**ABOUT THIS EXERCISE:** Exactly as written, print every line of the listing below and omit its pictures.

**RECORDS SHOWN:**
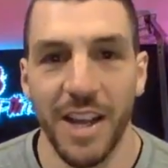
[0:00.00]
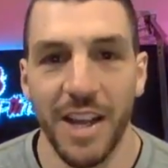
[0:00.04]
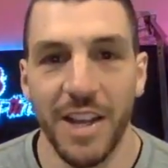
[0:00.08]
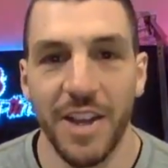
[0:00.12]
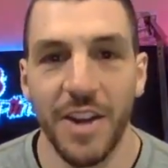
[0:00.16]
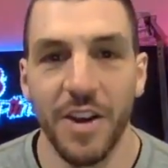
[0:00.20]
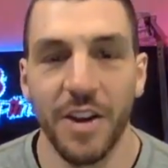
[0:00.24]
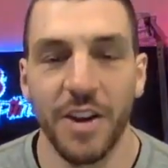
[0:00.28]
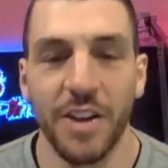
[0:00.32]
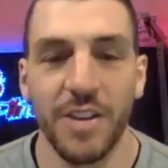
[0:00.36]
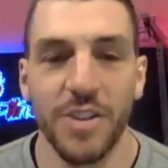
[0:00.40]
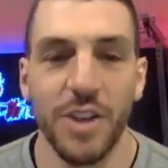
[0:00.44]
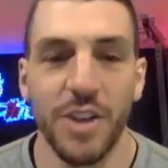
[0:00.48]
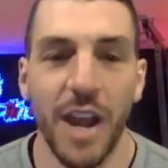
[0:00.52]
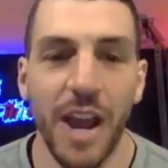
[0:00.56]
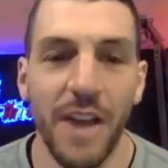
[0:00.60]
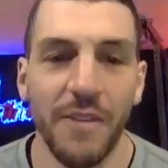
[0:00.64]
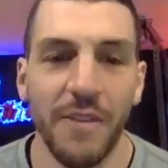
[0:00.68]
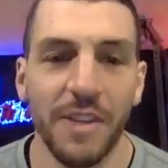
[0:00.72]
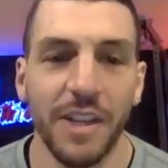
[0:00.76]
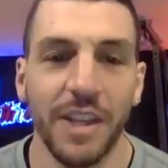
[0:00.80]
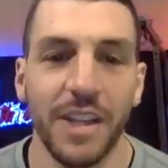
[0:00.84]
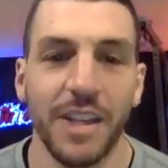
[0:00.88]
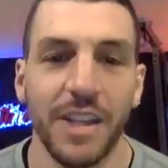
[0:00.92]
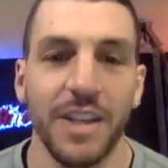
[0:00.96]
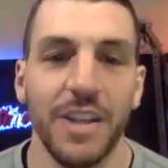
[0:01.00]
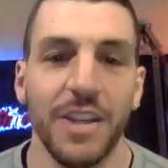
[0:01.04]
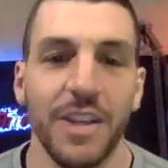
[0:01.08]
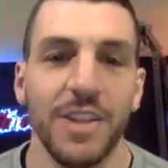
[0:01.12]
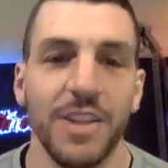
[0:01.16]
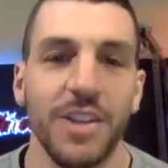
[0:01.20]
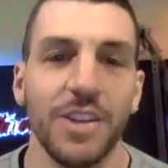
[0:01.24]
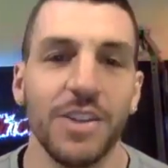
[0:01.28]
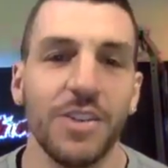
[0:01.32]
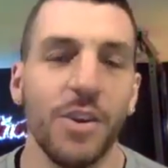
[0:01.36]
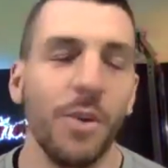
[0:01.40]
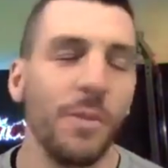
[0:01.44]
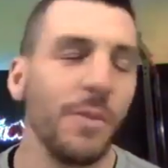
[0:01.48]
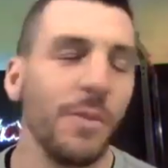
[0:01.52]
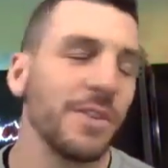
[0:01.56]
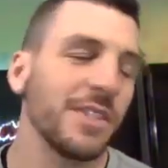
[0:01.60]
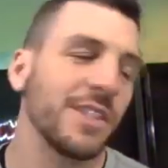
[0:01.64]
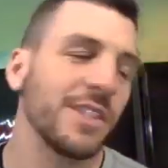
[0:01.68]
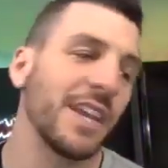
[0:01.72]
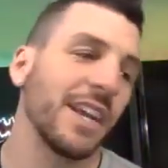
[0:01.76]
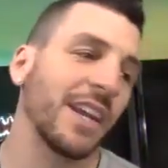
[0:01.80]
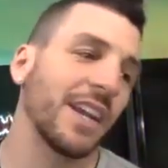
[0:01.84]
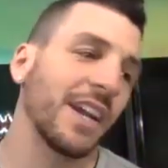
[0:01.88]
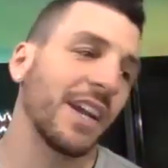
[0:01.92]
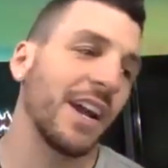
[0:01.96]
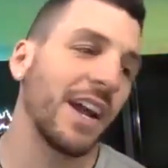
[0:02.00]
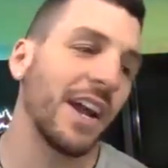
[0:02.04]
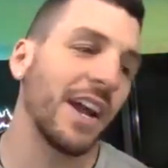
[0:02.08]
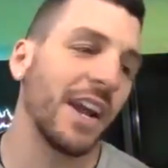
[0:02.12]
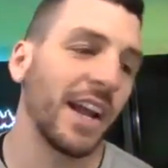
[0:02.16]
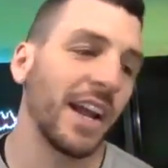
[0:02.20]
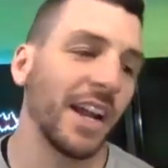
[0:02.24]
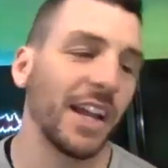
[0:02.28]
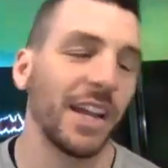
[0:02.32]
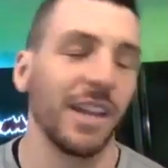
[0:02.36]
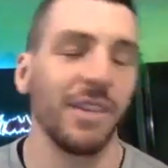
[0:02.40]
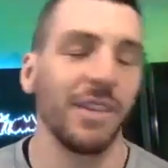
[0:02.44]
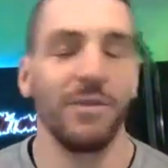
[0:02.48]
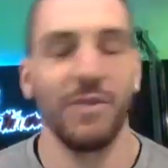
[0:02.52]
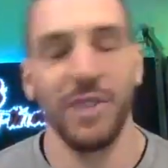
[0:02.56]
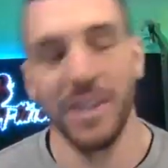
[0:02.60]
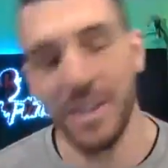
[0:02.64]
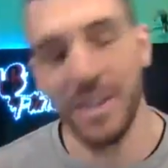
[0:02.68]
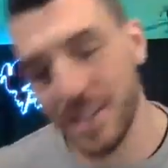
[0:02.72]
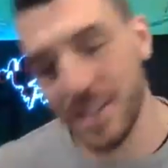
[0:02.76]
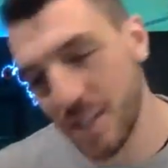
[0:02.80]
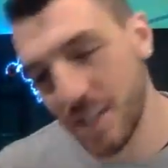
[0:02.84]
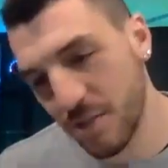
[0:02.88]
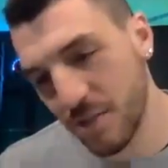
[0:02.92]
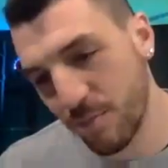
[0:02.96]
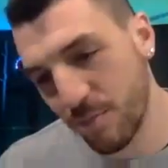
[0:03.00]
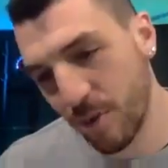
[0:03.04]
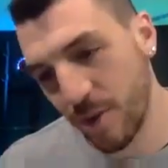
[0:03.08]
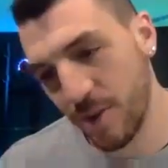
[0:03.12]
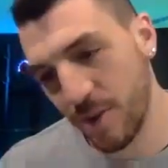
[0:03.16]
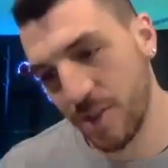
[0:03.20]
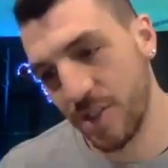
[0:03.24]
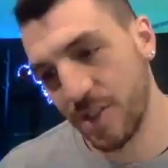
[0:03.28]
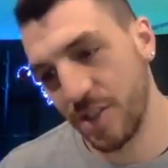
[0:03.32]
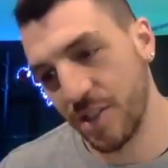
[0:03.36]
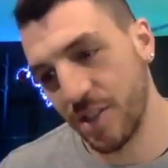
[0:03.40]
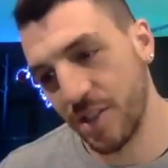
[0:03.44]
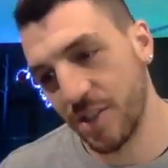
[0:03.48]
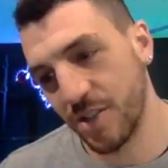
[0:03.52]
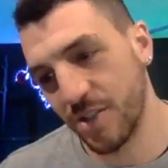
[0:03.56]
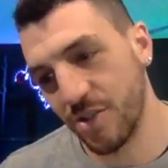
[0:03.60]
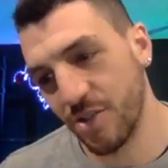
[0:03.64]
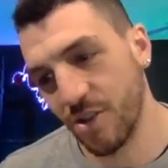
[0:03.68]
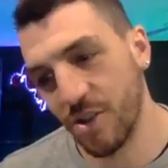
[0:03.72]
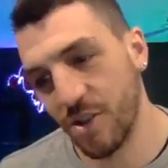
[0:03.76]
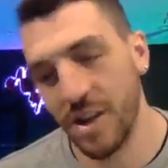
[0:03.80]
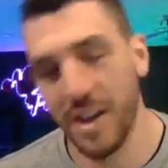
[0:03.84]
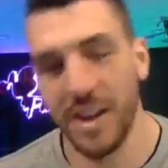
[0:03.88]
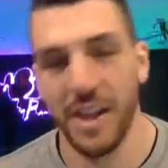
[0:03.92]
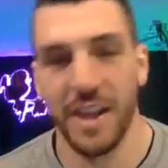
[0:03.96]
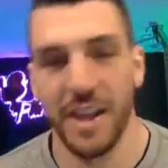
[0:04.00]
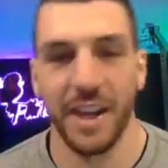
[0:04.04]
because you're almost like, I got to convince this person to join.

**SOLUTION TO THIS EXERCISE:**
[0:00.00]
[0:00.04]
[0:00.08]
[0:00.12]
[0:00.16]
[0:00.20]
[0:00.24]
[0:00.28]
[0:00.32]
[0:00.36]
[0:00.40]
[0:00.44]
[0:00.48]
[0:00.52]
[0:00.56]
[0:00.60]
[0:00.64]
[0:00.68]
[0:00.72]
[0:00.76]
[0:00.80]
[0:00.84]
[0:00.88]
[0:00.92]
[0:00.96]
[0:01.00]
[0:01.04]
[0:01.08]
[0:01.12]
[0:01.16]
[0:01.20]
[0:01.24]
[0:01.28]
[0:01.32]
[0:01.36]
[0:01.40]
[0:01.44]
[0:01.48]
[0:01.52]
[0:01.56]
[0:01.60]
[0:01.64]
[0:01.68]
[0:01.72]
[0:01.76]
[0:01.80]
[0:01.84]
[0:01.88]
[0:01.92]
[0:01.96]
[0:02.00]
[0:02.04]
[0:02.08]
[0:02.12]
[0:02.16]
[0:02.20]
[0:02.24]
[0:02.28]
[0:02.32]
[0:02.36]
[0:02.40]
[0:02.44]
[0:02.48]
[0:02.52]
[0:02.56]
[0:02.60]
[0:02.64]
[0:02.68]
[0:02.72]
[0:02.76]
[0:02.80]
[0:02.84]
[0:02.88]
[0:02.92]
[0:02.96]
[0:03.00]
[0:03.04]
[0:03.08]
[0:03.12]
[0:03.16]
[0:03.20]
[0:03.24]
[0:03.28]
[0:03.32]
[0:03.36]
[0:03.40]
[0:03.44]
[0:03.48]
[0:03.52]
[0:03.56]
[0:03.60]
[0:03.64]
[0:03.68]
[0:03.72]
[0:03.76]
[0:03.80]
[0:03.84]
[0:03.88]
[0:03.92]
[0:03.96]
[0:04.00]
[0:04.04]
because you're almost like, I got to convince this person to join.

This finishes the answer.